Collected data entries
——————
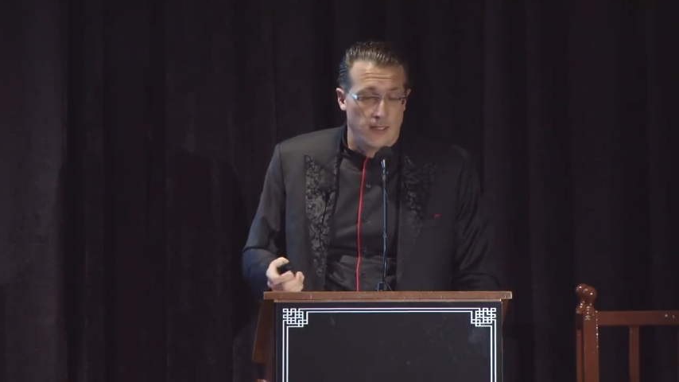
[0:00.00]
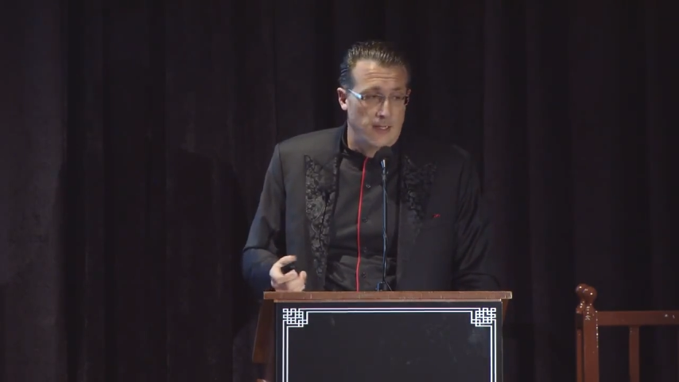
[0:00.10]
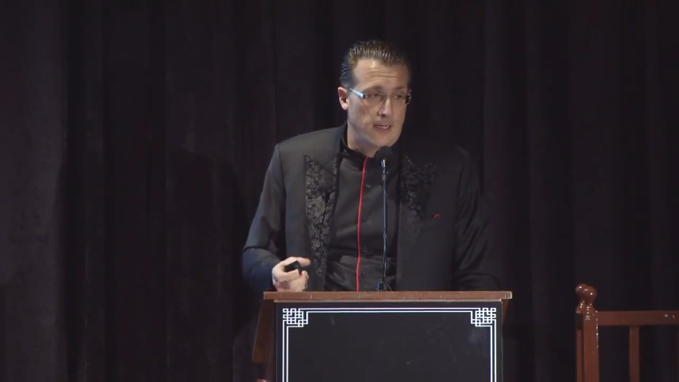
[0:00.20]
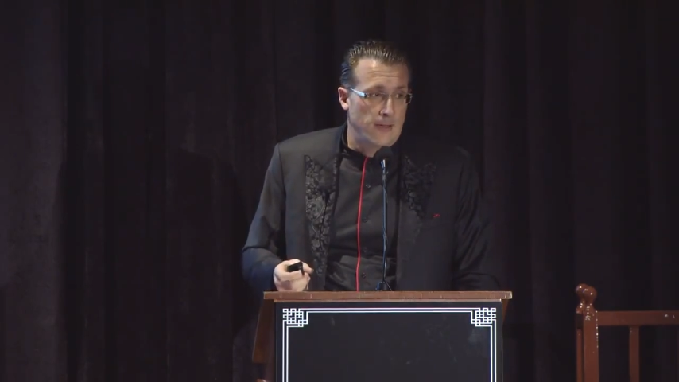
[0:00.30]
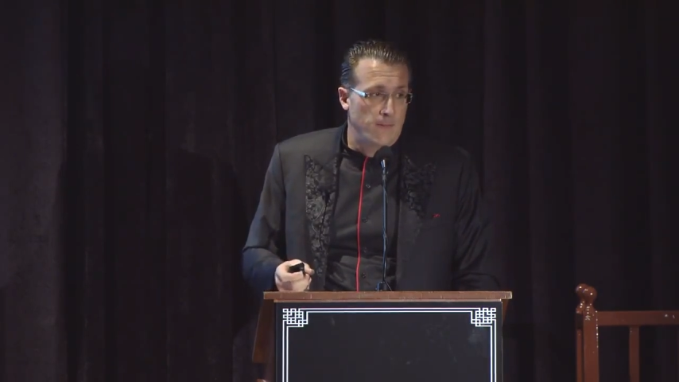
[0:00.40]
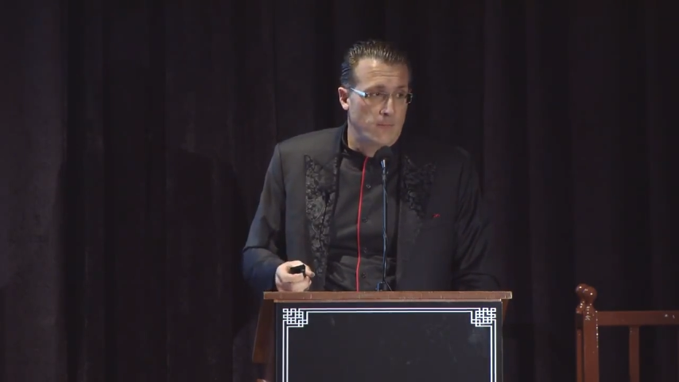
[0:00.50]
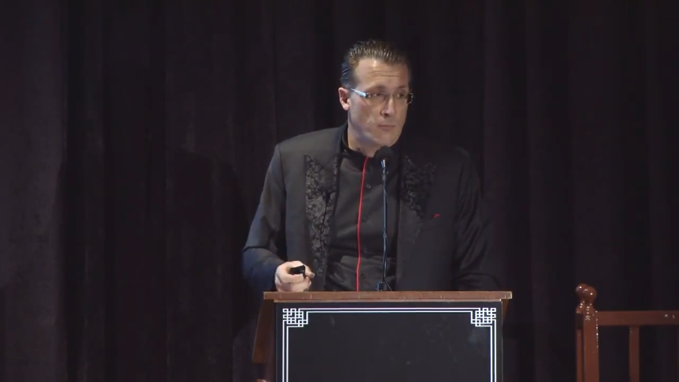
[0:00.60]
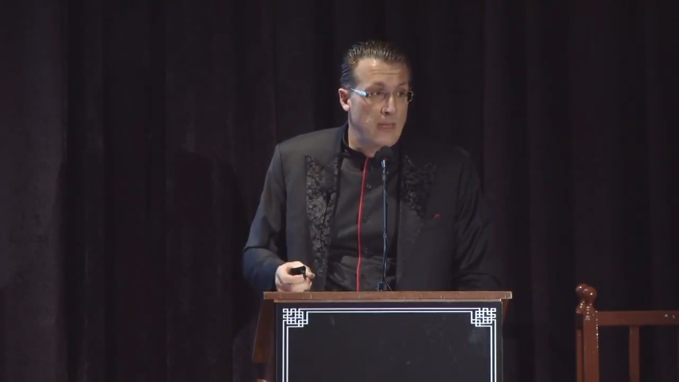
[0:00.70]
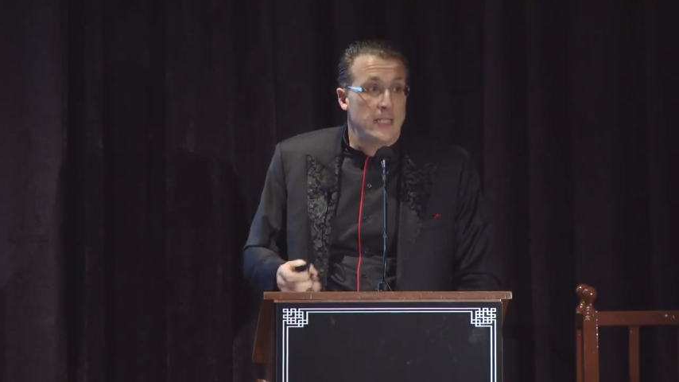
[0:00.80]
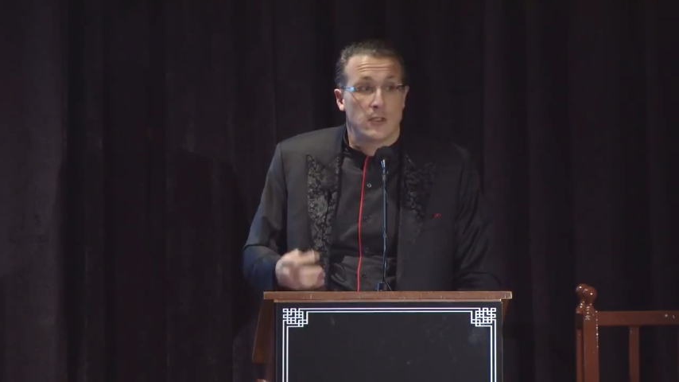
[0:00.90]
Um,
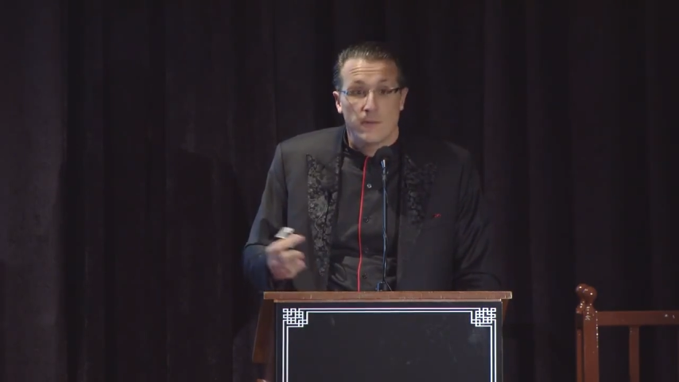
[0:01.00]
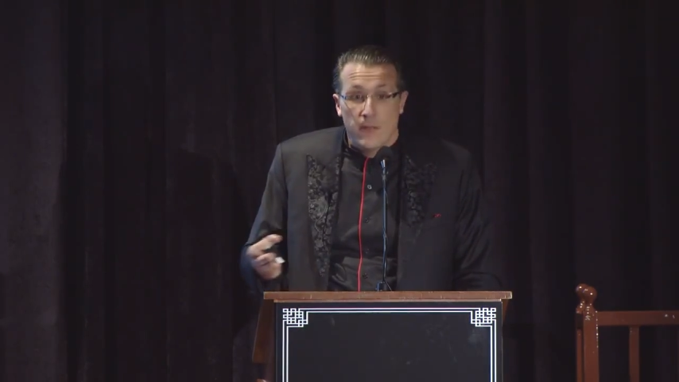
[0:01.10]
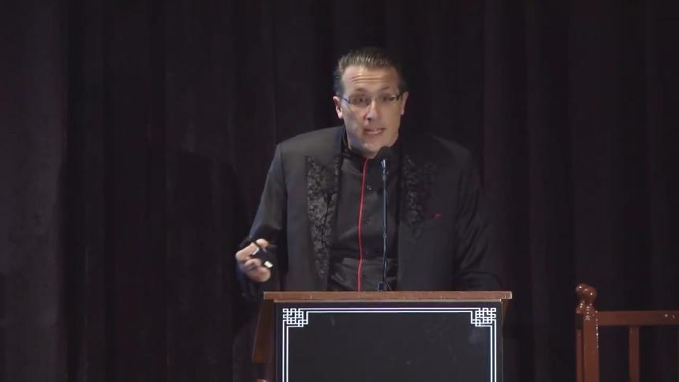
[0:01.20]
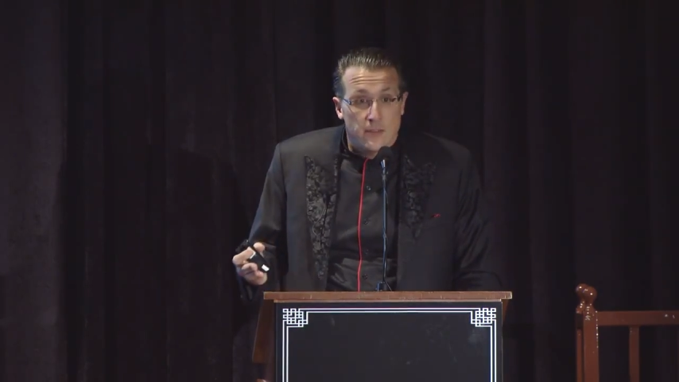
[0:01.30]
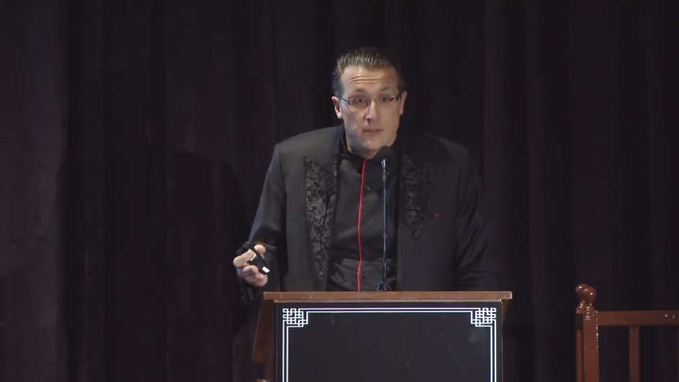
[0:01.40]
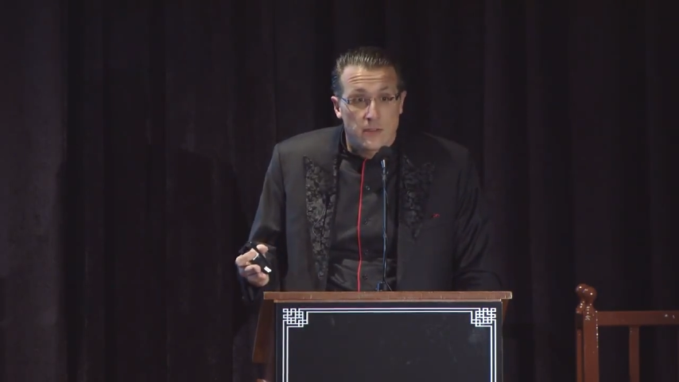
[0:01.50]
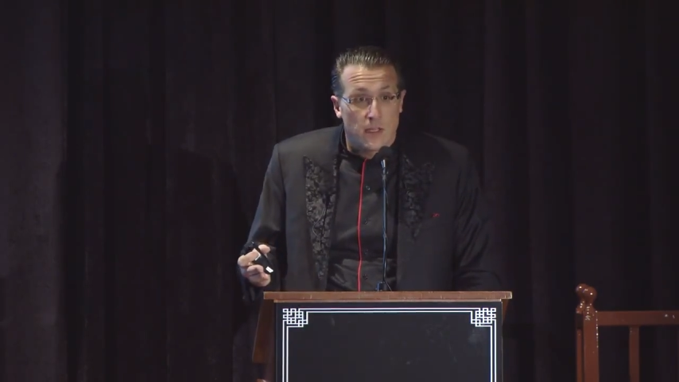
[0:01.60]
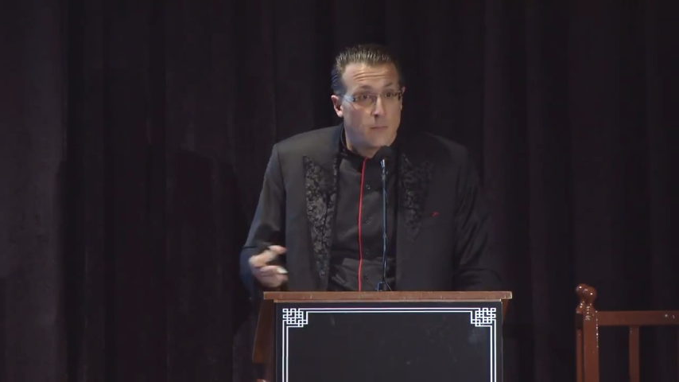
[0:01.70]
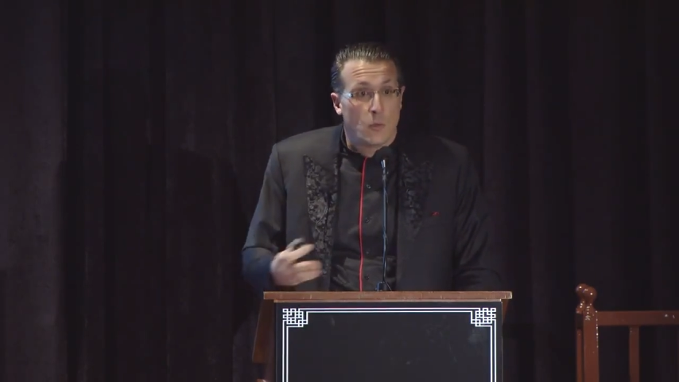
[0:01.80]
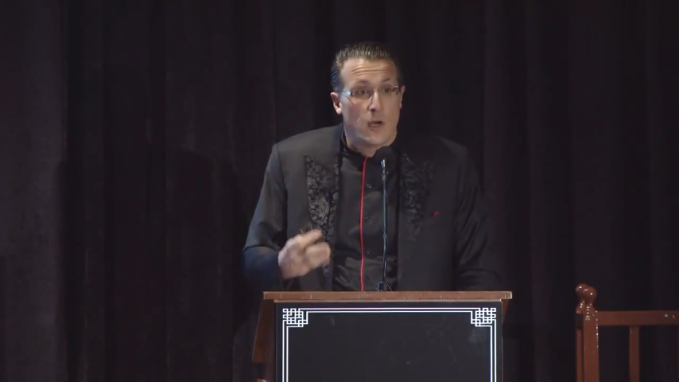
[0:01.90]
paint your face,
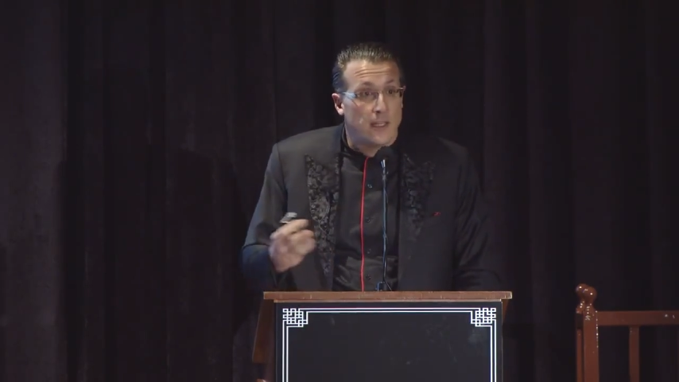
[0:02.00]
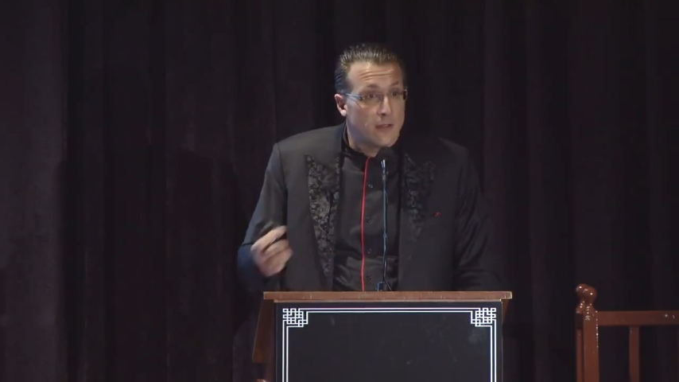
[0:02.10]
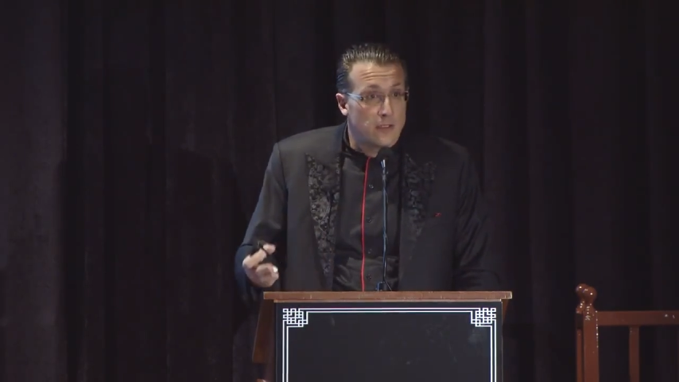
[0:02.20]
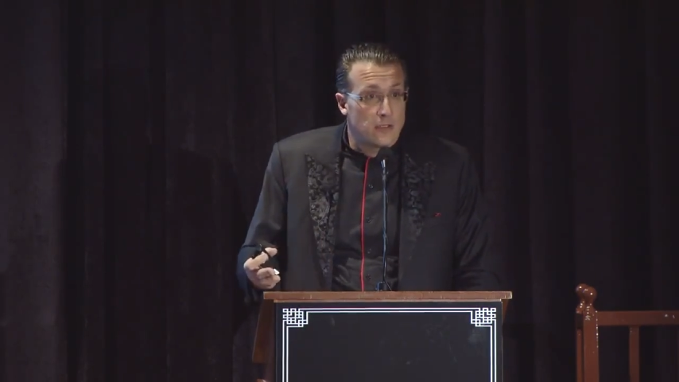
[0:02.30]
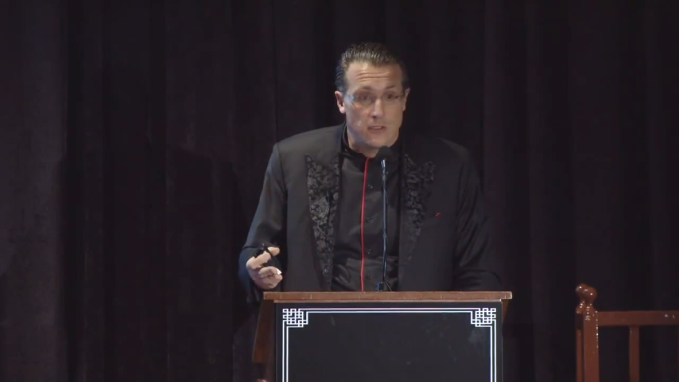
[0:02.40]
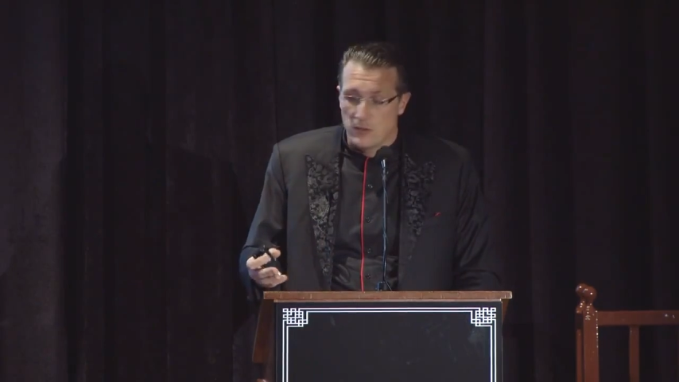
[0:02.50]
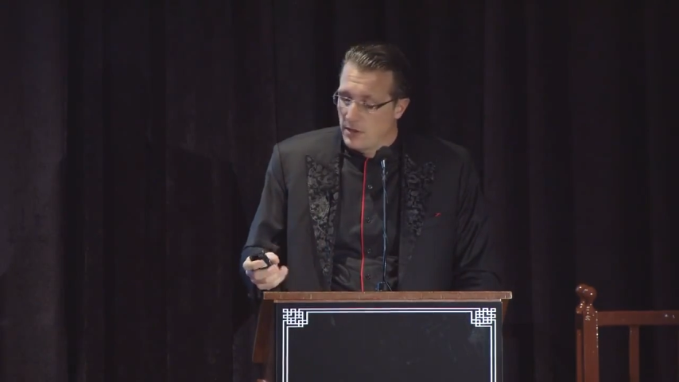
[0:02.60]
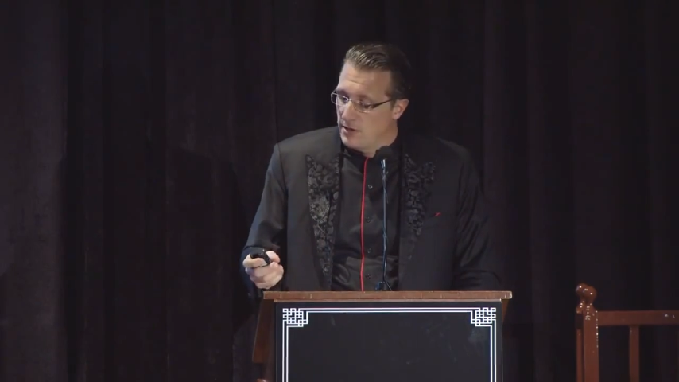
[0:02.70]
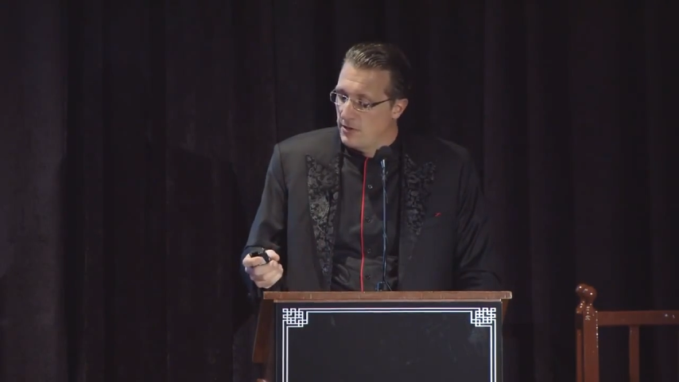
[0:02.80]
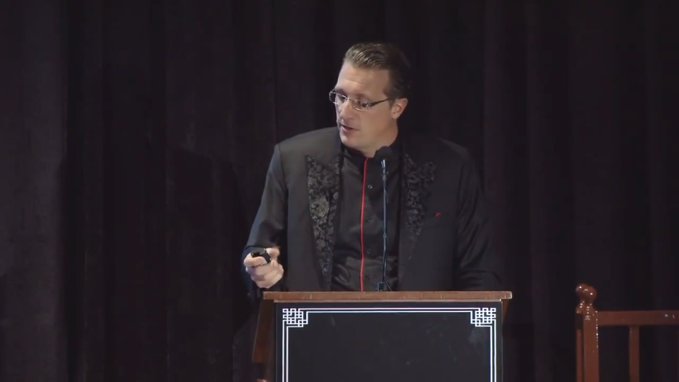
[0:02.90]
come to Waddell and
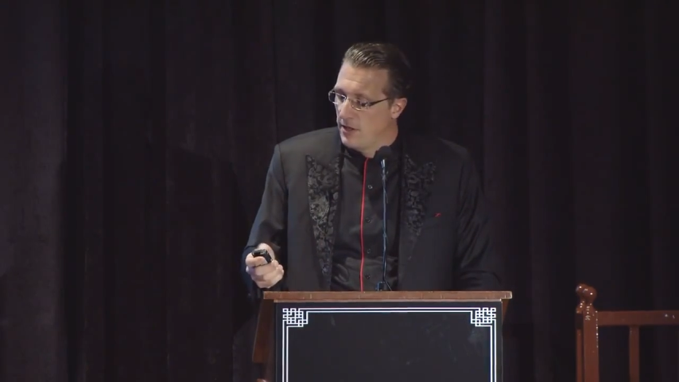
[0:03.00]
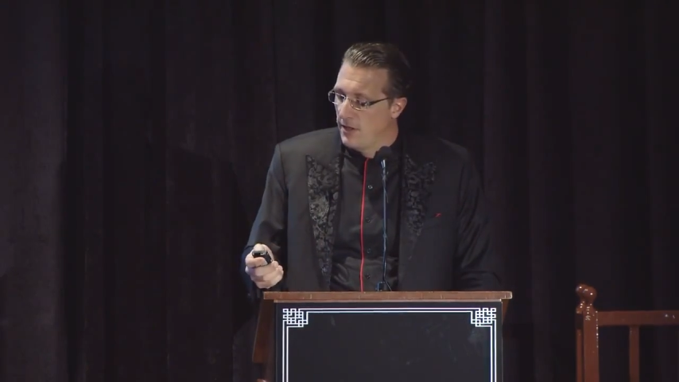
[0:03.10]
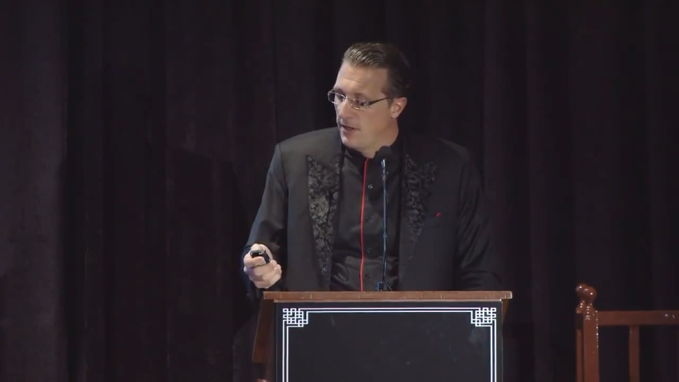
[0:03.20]
Associates.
——————
## PROBLEM STATEMENT
Give back the entries above exactly as they stand. Leave the images out.

## RESULT OF THE TASK
[0:00.00]
[0:00.10]
[0:00.20]
[0:00.30]
[0:00.40]
[0:00.50]
[0:00.60]
[0:00.70]
[0:00.80]
[0:00.90]
Um,
[0:01.00]
[0:01.10]
[0:01.20]
[0:01.30]
[0:01.40]
[0:01.50]
[0:01.60]
[0:01.70]
[0:01.80]
[0:01.90]
paint your face,
[0:02.00]
[0:02.10]
[0:02.20]
[0:02.30]
[0:02.40]
[0:02.50]
[0:02.60]
[0:02.70]
[0:02.80]
[0:02.90]
come to Waddell and
[0:03.00]
[0:03.10]
[0:03.20]
Associates.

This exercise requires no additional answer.